If you think of the term process and you visualize process in your mind people generally say I see an engineering type schematic, a drawing, a flow chart. If I use the term business activity, the image that pops in their mind is real people interacting. So can we model the real activity of people interacting in a way that also shows us how the processes are working? That’s how I developed the modeling method.
I realized that even though I was helping people do these maps to support benchmarking as a way to talk to another industry, people were getting dramatic breakthroughs.
One of my favorite stories is a very large Telecom trying to redesign all of technology support worldwide.
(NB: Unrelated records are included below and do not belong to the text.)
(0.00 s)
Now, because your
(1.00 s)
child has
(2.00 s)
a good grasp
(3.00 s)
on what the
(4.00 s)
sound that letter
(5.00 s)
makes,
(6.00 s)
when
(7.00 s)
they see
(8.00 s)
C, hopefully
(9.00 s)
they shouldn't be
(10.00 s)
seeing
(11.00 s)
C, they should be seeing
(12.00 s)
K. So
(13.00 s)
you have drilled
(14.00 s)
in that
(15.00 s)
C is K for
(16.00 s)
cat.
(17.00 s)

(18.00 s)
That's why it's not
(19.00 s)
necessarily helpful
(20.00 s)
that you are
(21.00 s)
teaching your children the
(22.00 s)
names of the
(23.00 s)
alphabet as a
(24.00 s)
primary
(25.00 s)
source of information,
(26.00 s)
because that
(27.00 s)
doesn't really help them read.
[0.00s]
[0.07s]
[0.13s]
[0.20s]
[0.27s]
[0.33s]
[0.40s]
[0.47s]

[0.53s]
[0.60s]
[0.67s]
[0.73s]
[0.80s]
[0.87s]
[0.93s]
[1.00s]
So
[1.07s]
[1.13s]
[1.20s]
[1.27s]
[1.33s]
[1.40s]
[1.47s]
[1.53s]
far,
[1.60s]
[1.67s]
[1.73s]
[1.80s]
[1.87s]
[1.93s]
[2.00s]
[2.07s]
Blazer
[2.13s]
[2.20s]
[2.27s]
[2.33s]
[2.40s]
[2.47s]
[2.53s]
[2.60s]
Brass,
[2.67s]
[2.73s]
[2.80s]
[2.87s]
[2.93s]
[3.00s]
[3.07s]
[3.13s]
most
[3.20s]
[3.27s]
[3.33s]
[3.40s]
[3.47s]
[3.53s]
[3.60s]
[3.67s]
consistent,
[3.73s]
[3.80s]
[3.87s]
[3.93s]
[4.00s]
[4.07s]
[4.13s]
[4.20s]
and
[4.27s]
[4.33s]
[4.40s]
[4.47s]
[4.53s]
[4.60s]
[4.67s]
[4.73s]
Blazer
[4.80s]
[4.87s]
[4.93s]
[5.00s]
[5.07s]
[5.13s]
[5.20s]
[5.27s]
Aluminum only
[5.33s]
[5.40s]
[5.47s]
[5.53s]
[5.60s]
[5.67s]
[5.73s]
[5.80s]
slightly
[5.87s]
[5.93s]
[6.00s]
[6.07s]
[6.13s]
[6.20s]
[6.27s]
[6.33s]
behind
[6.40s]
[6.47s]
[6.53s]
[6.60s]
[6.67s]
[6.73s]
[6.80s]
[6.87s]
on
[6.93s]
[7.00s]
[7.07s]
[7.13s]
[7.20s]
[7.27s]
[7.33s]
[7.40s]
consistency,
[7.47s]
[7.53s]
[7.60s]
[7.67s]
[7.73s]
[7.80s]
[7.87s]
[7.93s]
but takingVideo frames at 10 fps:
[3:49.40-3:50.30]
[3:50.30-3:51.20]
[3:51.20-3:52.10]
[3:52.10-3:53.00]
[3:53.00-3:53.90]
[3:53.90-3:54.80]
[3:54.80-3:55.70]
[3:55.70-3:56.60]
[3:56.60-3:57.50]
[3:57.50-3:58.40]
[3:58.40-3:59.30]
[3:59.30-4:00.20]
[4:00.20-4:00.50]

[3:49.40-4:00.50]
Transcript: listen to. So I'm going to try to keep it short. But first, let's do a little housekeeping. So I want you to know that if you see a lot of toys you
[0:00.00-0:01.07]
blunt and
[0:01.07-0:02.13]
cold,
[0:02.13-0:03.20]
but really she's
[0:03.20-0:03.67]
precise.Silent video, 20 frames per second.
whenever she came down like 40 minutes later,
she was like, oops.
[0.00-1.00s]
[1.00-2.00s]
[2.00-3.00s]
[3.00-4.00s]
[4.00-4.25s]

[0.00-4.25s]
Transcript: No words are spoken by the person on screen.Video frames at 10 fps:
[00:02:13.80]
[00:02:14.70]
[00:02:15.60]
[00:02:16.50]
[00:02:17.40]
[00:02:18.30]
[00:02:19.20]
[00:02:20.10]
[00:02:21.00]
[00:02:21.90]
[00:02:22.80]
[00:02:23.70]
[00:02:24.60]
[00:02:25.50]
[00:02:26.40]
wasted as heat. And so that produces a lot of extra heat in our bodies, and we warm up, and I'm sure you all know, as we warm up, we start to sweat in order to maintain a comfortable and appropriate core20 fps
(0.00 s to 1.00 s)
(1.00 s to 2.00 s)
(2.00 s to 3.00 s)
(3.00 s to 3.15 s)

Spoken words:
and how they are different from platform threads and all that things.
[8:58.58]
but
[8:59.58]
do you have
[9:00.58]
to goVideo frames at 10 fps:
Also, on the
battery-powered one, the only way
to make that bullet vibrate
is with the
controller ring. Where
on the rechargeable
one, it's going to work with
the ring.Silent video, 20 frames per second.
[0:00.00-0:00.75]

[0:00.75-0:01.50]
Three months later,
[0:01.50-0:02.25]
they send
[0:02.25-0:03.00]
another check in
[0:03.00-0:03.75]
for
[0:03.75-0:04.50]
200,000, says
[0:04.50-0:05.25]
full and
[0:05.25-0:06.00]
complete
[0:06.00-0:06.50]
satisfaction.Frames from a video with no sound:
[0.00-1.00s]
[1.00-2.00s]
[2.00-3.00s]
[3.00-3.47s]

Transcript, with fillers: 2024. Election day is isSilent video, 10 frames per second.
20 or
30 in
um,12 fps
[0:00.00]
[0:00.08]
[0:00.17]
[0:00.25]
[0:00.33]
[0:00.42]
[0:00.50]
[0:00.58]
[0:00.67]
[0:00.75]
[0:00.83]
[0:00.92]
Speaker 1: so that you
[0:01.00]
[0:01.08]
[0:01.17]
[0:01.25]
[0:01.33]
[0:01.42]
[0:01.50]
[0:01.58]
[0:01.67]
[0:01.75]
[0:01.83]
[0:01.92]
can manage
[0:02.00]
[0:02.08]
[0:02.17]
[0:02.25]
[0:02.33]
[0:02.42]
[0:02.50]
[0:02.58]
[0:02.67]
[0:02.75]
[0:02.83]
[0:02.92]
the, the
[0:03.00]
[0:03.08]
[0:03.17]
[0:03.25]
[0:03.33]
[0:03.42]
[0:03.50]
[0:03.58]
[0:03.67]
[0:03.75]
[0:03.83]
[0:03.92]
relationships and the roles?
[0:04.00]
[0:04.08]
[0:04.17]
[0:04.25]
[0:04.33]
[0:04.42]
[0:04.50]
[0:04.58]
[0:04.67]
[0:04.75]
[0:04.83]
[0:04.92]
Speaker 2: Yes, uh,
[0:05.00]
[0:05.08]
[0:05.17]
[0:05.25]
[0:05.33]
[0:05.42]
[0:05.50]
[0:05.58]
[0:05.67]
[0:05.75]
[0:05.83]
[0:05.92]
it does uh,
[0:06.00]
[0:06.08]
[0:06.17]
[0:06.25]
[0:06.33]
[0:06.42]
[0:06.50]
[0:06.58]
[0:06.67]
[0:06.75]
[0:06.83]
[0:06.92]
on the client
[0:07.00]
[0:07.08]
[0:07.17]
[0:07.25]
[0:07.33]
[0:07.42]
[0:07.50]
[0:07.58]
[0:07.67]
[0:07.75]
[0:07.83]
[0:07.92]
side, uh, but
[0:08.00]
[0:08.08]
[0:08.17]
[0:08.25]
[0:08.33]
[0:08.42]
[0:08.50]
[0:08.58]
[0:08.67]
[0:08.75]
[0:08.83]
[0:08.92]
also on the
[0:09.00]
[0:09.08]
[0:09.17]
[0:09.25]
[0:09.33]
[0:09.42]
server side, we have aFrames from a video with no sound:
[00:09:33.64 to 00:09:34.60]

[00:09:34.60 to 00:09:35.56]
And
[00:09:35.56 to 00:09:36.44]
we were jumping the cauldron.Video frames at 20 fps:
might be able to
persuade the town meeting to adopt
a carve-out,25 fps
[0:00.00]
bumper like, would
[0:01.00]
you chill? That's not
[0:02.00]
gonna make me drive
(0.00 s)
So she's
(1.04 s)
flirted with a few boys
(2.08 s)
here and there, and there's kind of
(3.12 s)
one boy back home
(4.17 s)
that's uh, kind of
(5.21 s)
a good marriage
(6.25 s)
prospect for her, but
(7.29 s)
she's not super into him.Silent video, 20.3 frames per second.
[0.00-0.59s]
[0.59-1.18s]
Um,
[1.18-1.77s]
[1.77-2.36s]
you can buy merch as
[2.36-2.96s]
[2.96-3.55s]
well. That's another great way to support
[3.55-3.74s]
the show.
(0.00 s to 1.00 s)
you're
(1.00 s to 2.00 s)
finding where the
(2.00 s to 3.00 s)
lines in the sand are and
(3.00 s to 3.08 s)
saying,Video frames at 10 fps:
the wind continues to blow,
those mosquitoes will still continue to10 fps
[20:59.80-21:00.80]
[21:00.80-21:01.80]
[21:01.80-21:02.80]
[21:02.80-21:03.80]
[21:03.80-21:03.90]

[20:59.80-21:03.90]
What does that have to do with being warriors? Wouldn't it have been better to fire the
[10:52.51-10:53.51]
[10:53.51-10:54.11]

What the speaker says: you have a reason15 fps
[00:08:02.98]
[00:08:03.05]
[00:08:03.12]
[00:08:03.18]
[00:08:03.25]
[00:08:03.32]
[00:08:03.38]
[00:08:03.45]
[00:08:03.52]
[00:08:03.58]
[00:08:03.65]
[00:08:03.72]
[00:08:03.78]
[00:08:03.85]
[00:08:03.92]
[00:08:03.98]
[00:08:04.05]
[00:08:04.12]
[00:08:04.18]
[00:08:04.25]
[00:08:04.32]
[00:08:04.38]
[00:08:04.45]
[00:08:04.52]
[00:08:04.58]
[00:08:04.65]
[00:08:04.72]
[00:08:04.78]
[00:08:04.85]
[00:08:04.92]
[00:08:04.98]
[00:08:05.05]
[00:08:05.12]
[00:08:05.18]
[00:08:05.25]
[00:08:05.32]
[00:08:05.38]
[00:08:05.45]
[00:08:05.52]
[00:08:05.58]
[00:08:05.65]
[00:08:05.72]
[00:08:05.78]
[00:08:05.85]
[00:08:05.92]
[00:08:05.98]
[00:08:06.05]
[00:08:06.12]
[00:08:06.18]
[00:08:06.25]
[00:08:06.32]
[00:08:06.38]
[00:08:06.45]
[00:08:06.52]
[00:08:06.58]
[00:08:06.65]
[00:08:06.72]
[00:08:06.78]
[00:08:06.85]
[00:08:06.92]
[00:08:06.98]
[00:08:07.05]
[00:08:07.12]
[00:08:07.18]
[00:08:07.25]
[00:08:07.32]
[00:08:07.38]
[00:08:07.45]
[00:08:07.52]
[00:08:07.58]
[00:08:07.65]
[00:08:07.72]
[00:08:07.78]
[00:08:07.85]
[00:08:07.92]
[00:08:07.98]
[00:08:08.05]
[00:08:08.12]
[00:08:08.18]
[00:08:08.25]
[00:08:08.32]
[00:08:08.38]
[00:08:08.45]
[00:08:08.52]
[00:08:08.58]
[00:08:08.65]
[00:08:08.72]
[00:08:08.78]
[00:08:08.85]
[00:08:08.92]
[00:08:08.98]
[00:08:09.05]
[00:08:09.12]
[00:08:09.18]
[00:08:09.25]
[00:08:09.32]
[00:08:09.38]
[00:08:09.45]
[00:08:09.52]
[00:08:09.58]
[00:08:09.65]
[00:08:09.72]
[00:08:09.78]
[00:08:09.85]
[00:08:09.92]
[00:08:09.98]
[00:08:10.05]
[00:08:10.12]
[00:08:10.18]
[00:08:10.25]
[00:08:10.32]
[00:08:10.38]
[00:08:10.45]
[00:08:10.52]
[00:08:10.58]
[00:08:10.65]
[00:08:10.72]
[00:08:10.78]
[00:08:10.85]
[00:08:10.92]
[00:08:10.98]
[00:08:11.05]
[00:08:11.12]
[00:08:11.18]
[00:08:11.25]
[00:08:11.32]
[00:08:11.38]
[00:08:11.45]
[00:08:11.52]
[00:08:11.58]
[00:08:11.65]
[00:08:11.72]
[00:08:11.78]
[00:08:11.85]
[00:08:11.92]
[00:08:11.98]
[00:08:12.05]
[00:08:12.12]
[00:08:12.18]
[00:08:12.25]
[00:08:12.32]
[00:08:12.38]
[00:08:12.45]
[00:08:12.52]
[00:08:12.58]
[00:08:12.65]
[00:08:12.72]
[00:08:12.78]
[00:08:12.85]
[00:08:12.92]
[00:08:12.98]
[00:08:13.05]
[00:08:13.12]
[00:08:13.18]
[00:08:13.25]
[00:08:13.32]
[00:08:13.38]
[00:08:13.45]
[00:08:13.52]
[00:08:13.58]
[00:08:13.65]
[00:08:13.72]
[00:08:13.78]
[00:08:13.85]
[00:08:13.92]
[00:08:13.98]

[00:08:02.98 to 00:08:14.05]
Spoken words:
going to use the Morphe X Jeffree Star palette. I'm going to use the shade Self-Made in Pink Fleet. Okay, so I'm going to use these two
This was a very high level team, and it was in still the early stages, both of my consulting work and this modeling method. These people came in from all over the world, corporate headquarters. It was a very big deal for me to get this opportunity.
So we’re doing this mapping to try to describe the activity in a general way to talk with other companies and all of a sudden the room goes dead quiet. You could hear a pin drop. And I look around at all these guys, and they were all men. This was still back before women were in the technology field so much. And they were all giving each other a look like, “Oh my gosh, do you see what I see?”
I said, “Well, what is it?” One of them finally walked to the map, and he pointed to one area in the network map and he said, “It’s right here.” This whole group of people is literally in the way. If they weren’t there, everything would run smoothly.
Nine months, we never saw this. We’ve used every process tool. We’ve flow charted, we’ve scatter-grammed; we fish bombed. Nine months and we never saw this.
I said, “Well, that sounds pretty serious because I knew at the level we were talking this group’s probably hundreds of people.” And he said, “It’s very serious. It’s us. It’s our own group.” What I didn’t realize is that was actually what they were looking for is that kind of breakthrough because they were facing a very, very serious reorganization. And they did it. They designed themselves right out of the job.
But I thought wow, this has such potential for helping people cut through complexity and deal with the real issues. But it was really early. It was in the early 1990?s, so I continued to work with it and experiment with it.
Then in 1997-98 I was working with Don Tapscott and his group showing them how to do this Value Network modeling, and we were very interested in knowledge flows. Knowledge management was a big topic. My new book “The Knowledge Evolution” in 1997 was one of the big best?sellers in that area.
So I got invited into this project, and I said wait a minute. I think I mapped knowledge plays, and I went back to this modeling and found that it worked not just for the formal transactions of the process interactions, but also to depict the way specific kinds of knowledge, information, and intangible run through the activity.
That’s where it really came together and then I started calling it Value Network analysis because I was able to link those knowledge flows into intangible asset management as the engine for creating value.
But what happened in that period was, it brought together the best that we understood about knowledge and knowledge flows and the importance of human to human knowledge. It brought together the process management and engineering concepts that were so critical for productivity. It brought together the intangible asset management and dynamic pull systems as a way to model all of this.
So I was very excited about it, but it was still too early as far as the market, so I didn’t start publishing about it until the early 2000. But that’s how it came together, and I see it as the trending. I saw the potential for it and now people are really starting to really gravitate towards it as the importance of value creating in networks is really coming to the forefront.